At 12:57 AM 5/26/99 -0400, Bruce Momjian wrote:
>> As far as I see each COPY table TO STDOUT is executed in
>> its own transaction. This may cause referential inconsistences
>> (pg_dump saves foreign keys, then other transaction deletes some
>> foreign and primary keys and commits, now pg_dump saves
>> primary keys and loses some of them, breaking referential
>> integrity).
>Oh, I get it.
For some reason, I always thought this was a "feature", which is
why Vadim's suggestion to fix it seems ... obvious?
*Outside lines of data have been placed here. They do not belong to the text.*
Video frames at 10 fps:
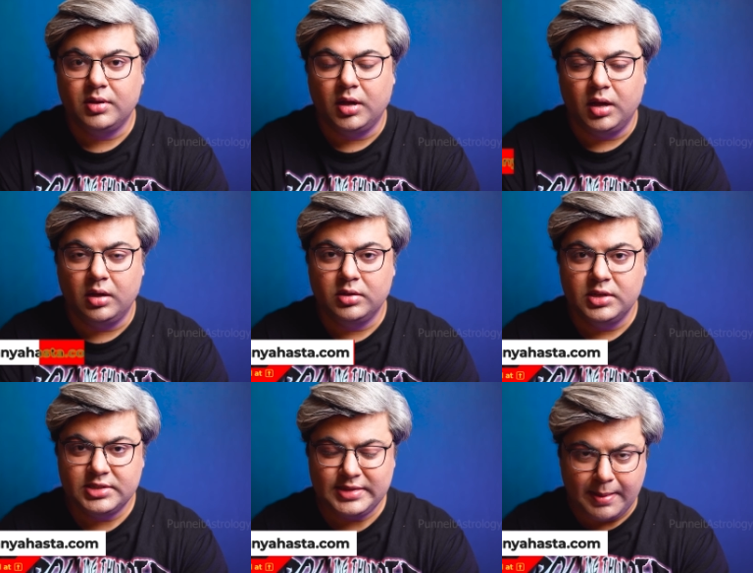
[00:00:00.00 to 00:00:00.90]
uh,
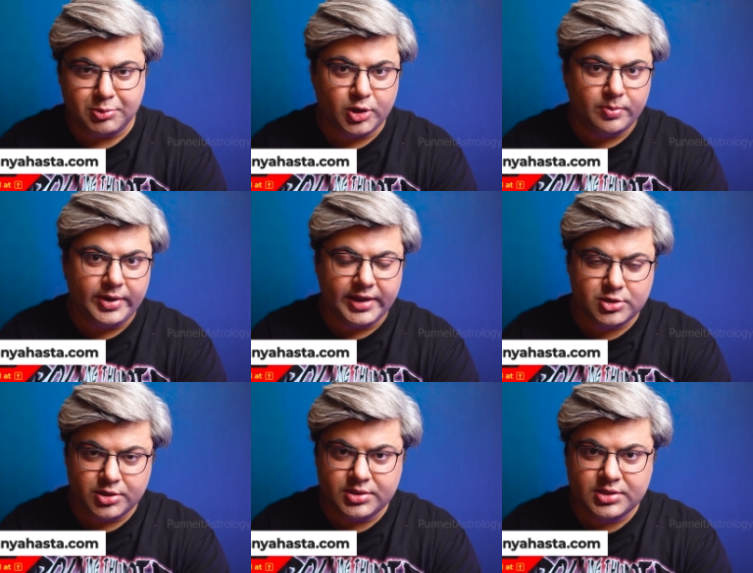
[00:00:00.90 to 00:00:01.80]
snapshot
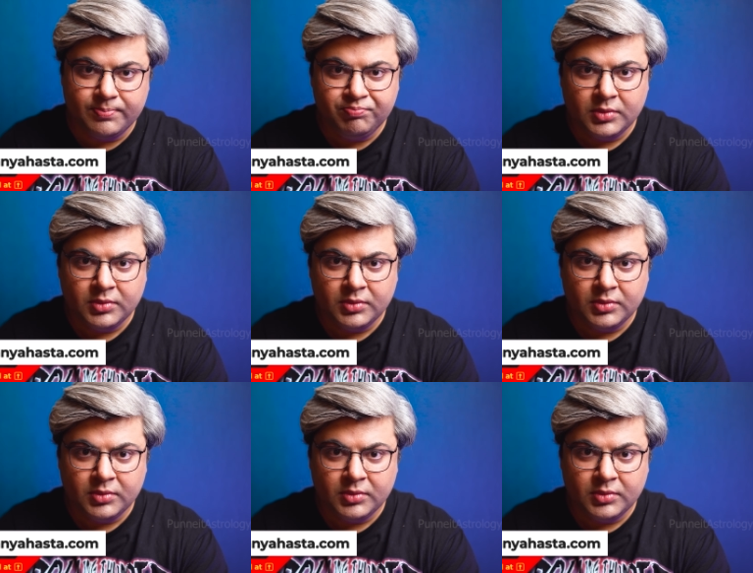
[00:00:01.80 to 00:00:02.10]
predictions,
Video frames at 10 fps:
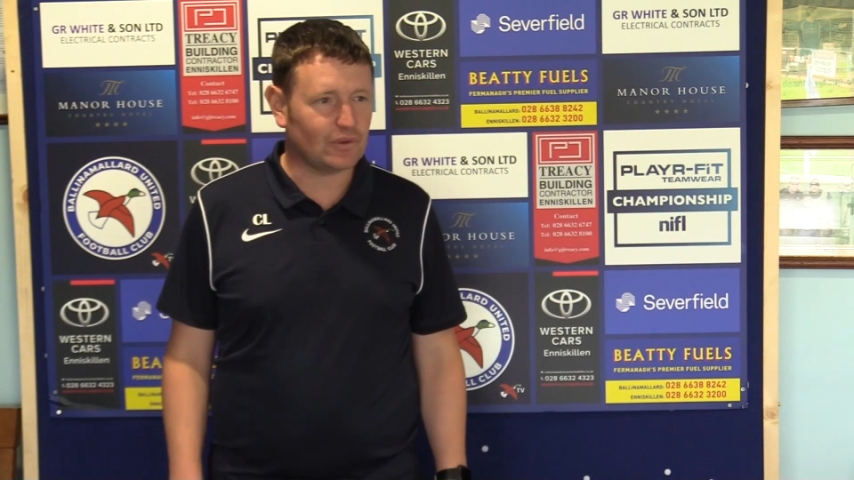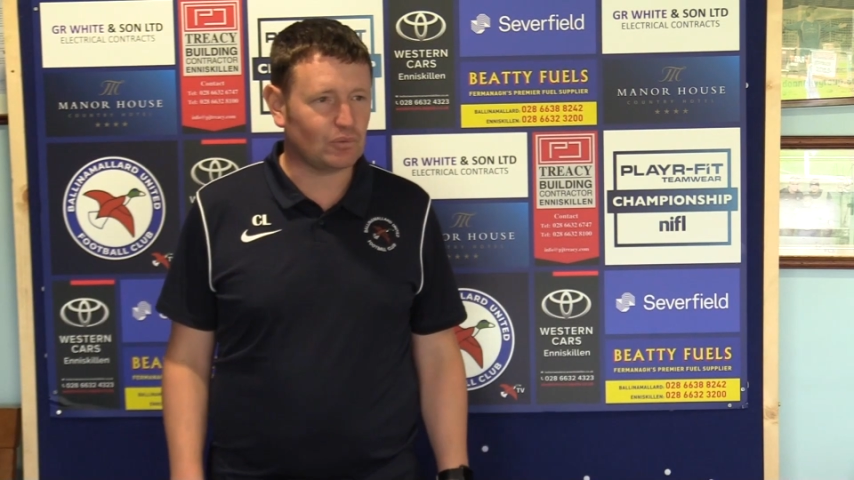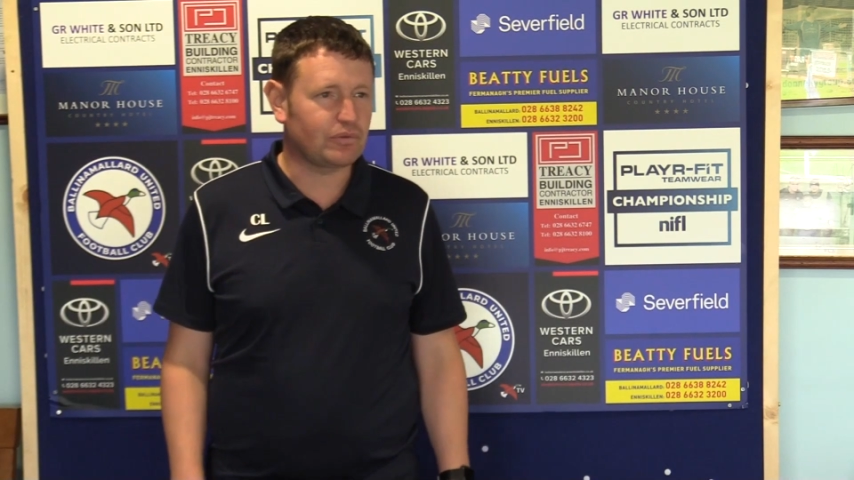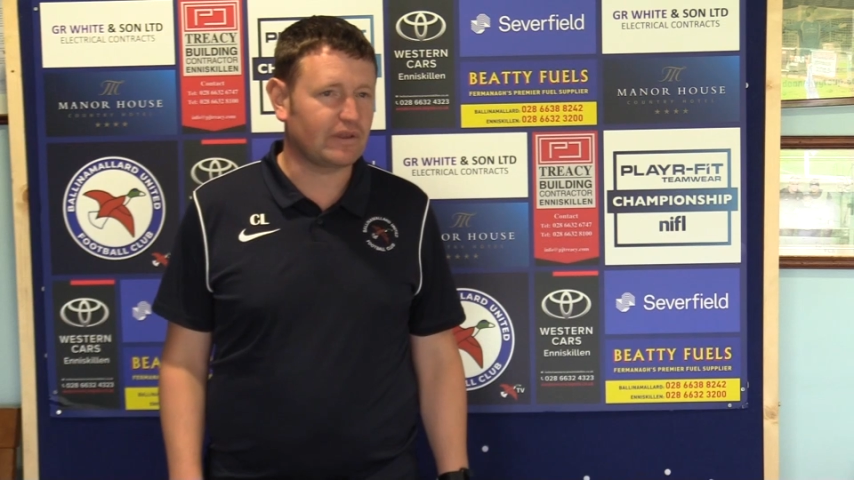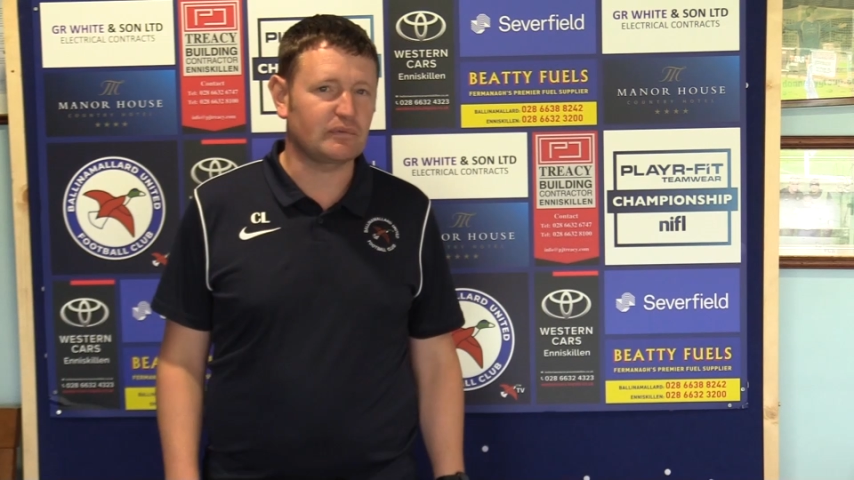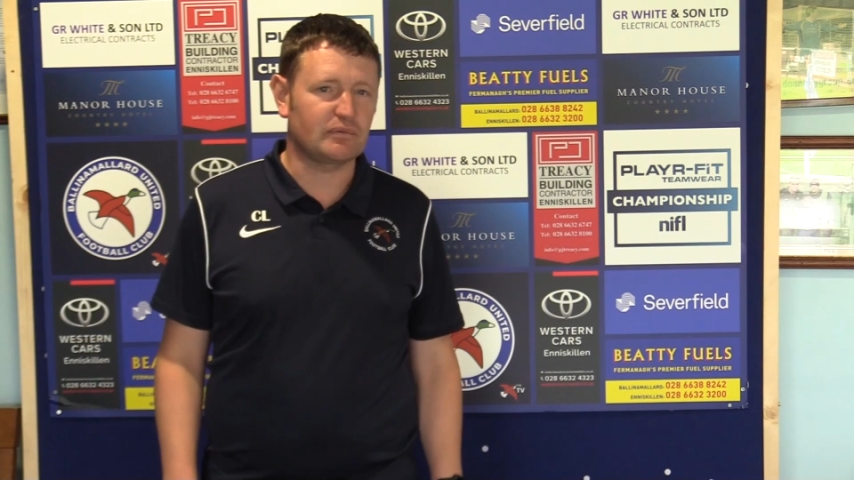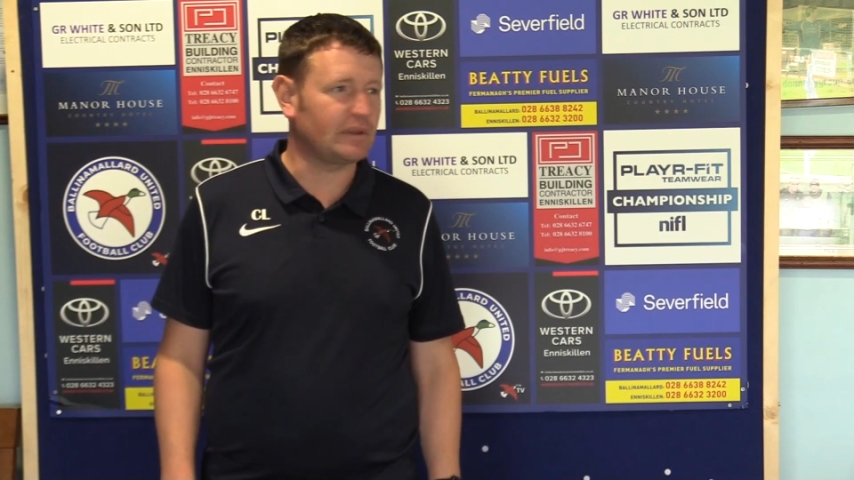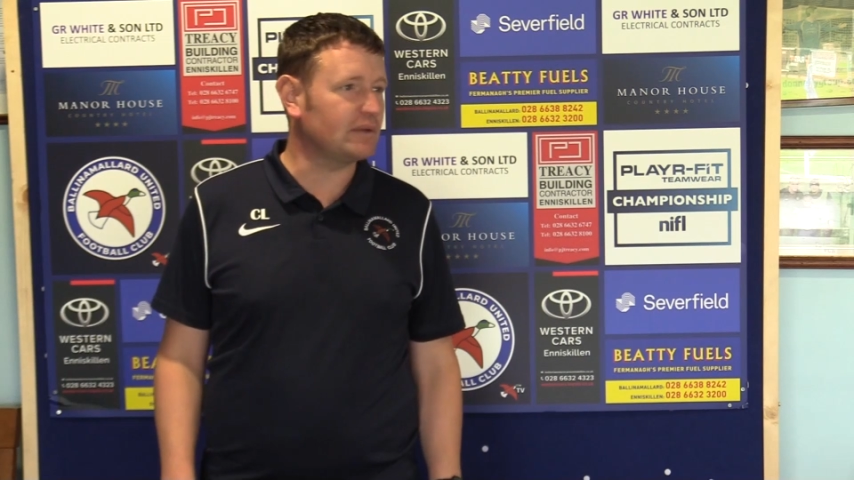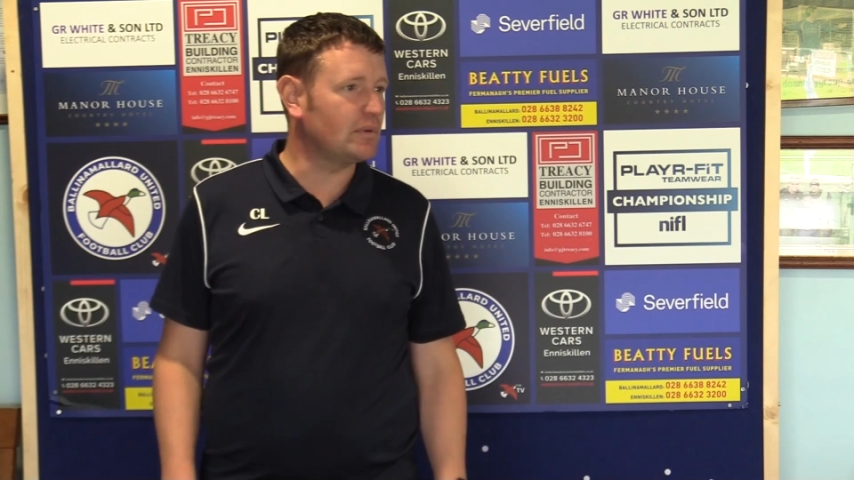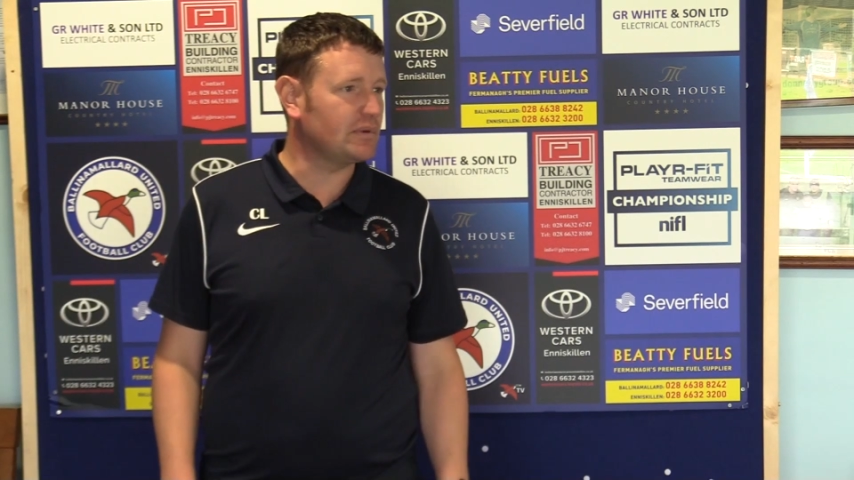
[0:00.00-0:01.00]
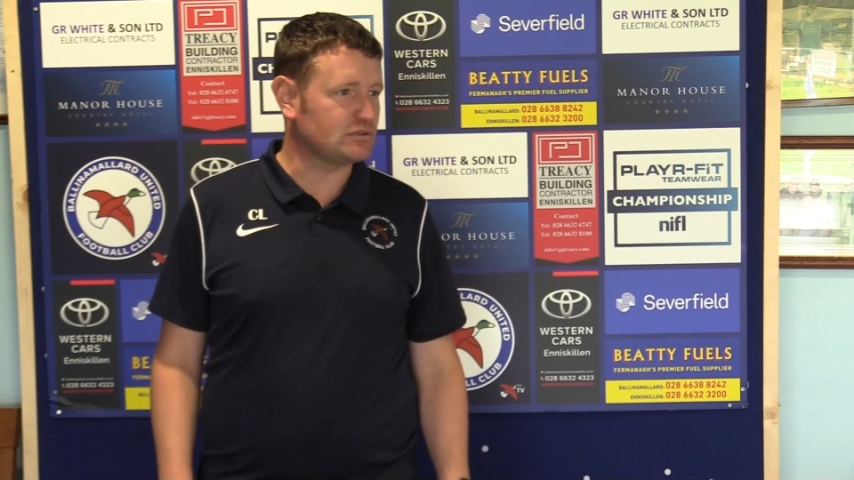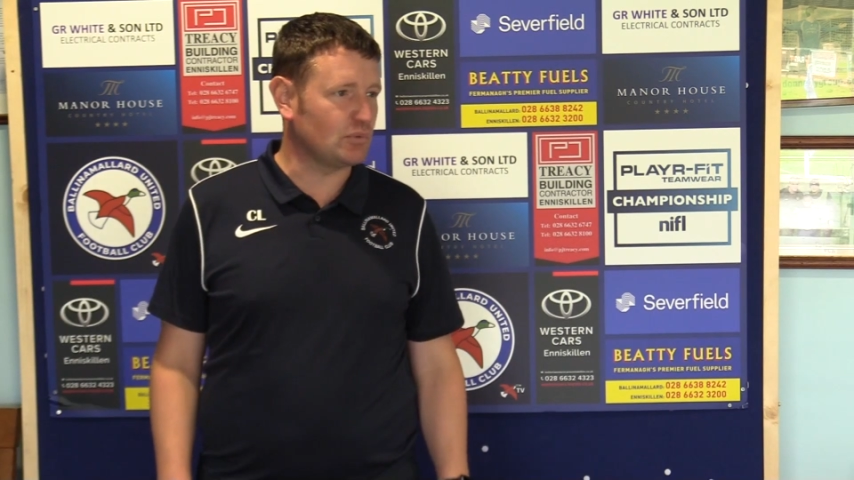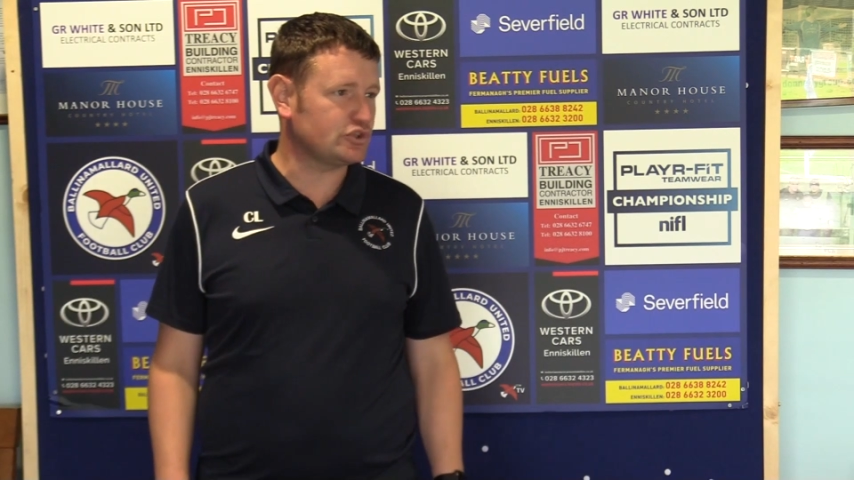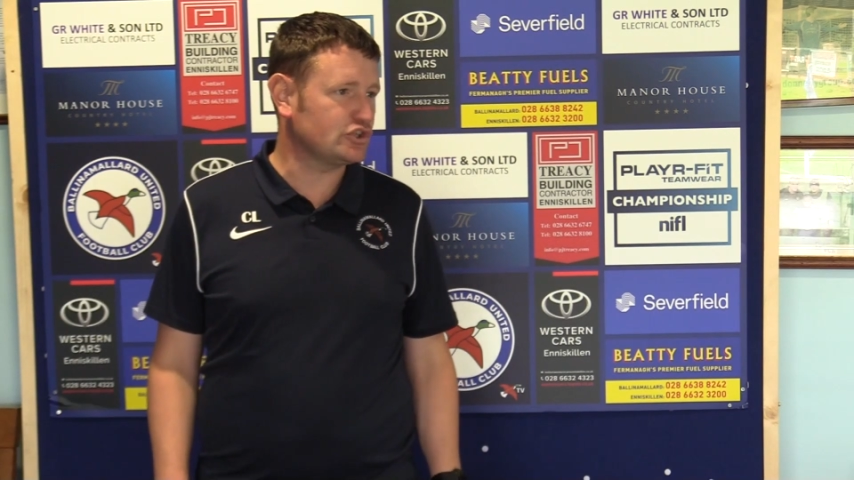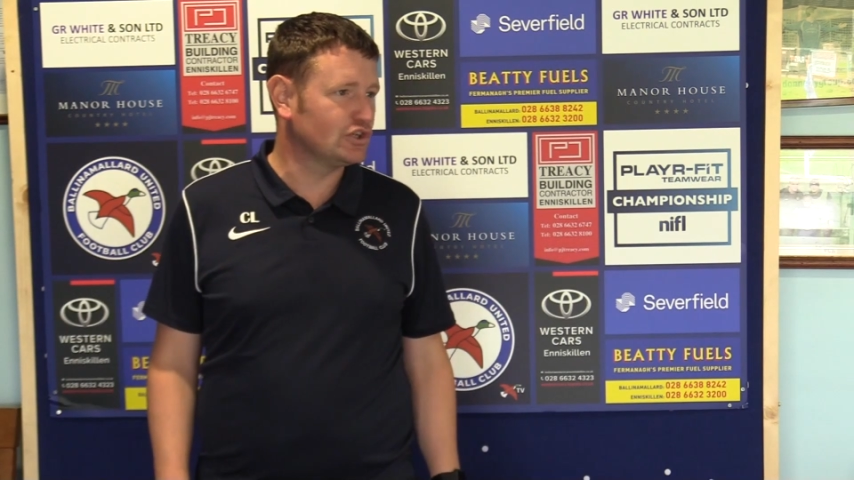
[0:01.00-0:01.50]
don't think we played maybe as
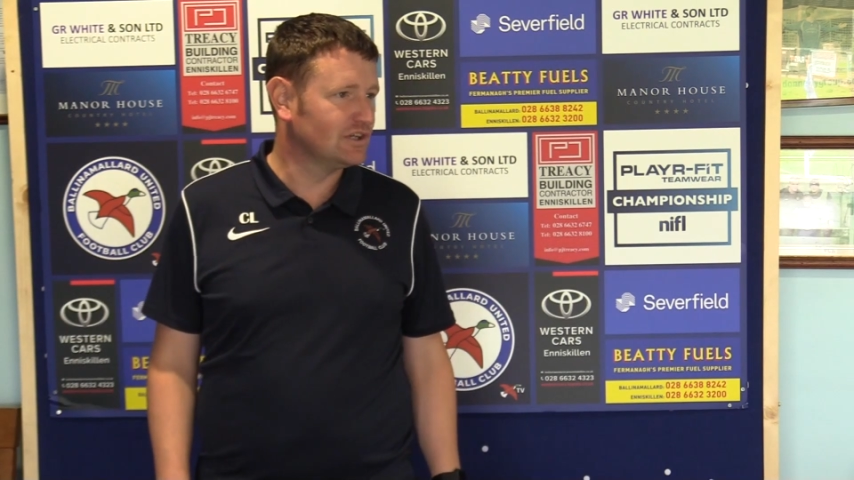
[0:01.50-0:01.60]
much.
This gives a consistent snapshot ability, right? Currently,
one must shut down access to the db in order to ensure referential
consistencies, a pain on a 24/7 web site, admittedly a relatively
new application.
Oracle, last I heard, wants about $9,000 for deployment on a
web platform (despite the lower price of $1,350 for a five
user license). This is a major reason I'm here. Sybase is
free at the moment, but has performance problems with the
particular web server I'm using (AOLServer), weird because
that server's so efficient with other dbs like Oracle and
Postgres (the interface 'tween web server and db is different,
that's why, Sybase is a good performing db on its own).
Postgres could be a major factor in this world IF it can
get past its flakey reputation. The recent large memory
leak bug fix is a step in the right direction, a large one.
So is the notion of a consistent dump by pg_dump.